■ What you will do ■
Keep the wording of every entry intact in your copy, and omit the pictures.
• • • •
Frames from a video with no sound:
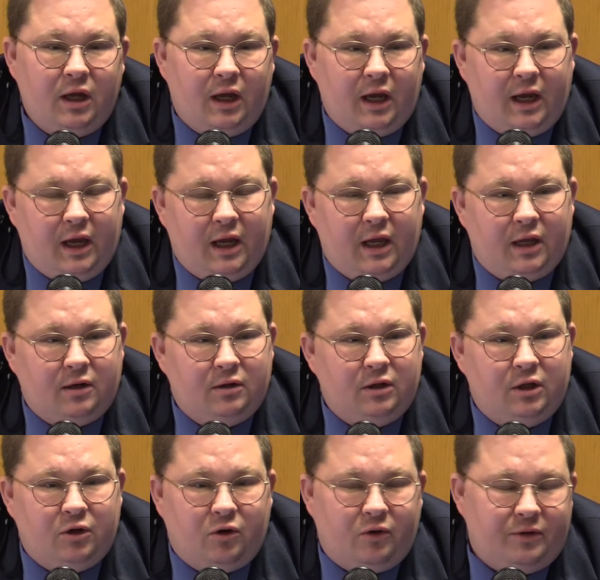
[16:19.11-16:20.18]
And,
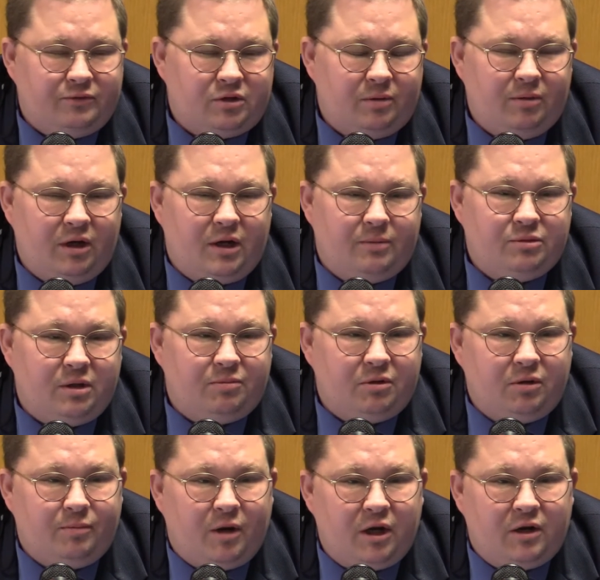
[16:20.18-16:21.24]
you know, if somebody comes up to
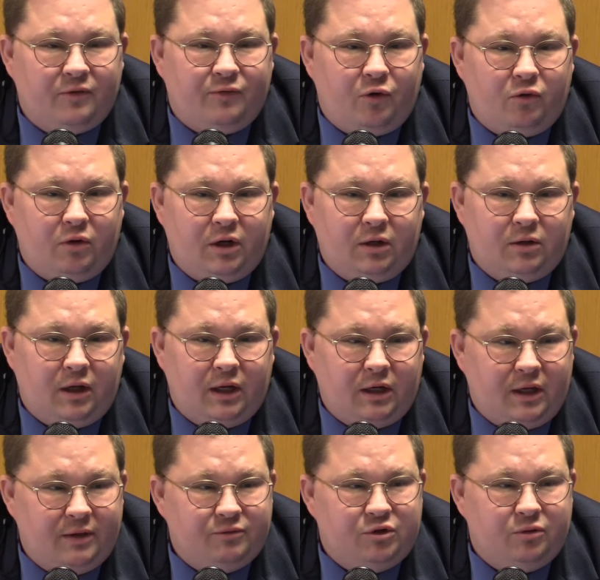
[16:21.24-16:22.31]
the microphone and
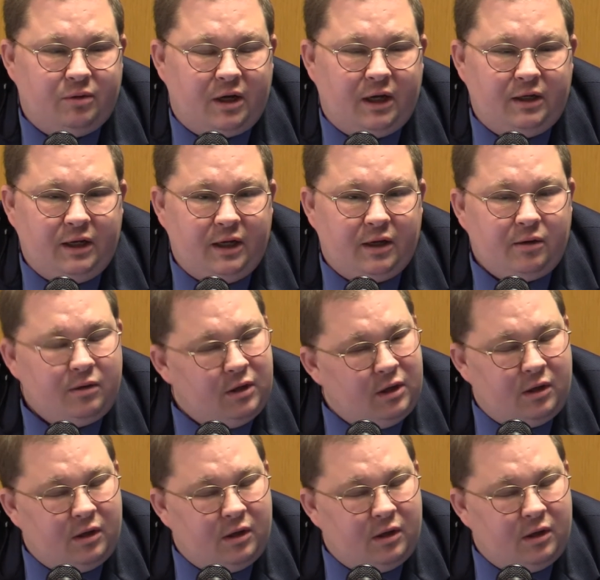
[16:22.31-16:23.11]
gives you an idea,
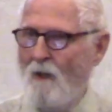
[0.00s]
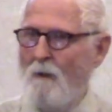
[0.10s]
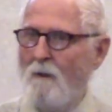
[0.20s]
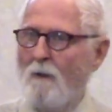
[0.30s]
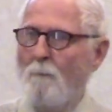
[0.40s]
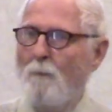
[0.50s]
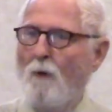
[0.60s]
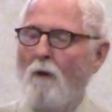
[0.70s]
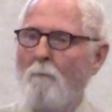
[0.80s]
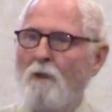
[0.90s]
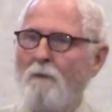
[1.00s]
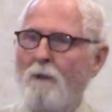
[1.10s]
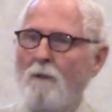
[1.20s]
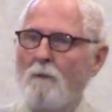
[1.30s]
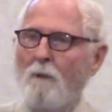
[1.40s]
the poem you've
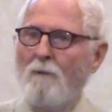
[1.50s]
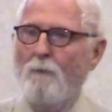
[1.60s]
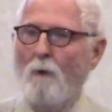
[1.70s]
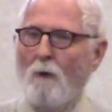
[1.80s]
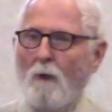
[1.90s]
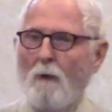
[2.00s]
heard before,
• • • •
■ Task answer ■
Frames from a video with no sound:
[16:19.11-16:20.18]
And,
[16:20.18-16:21.24]
you know, if somebody comes up to
[16:21.24-16:22.31]
the microphone and
[16:22.31-16:23.11]
gives you an idea,
[0.00s]
[0.10s]
[0.20s]
[0.30s]
[0.40s]
[0.50s]
[0.60s]
[0.70s]
[0.80s]
[0.90s]
[1.00s]
[1.10s]
[1.20s]
[1.30s]
[1.40s]
the poem you've
[1.50s]
[1.60s]
[1.70s]
[1.80s]
[1.90s]
[2.00s]
heard before,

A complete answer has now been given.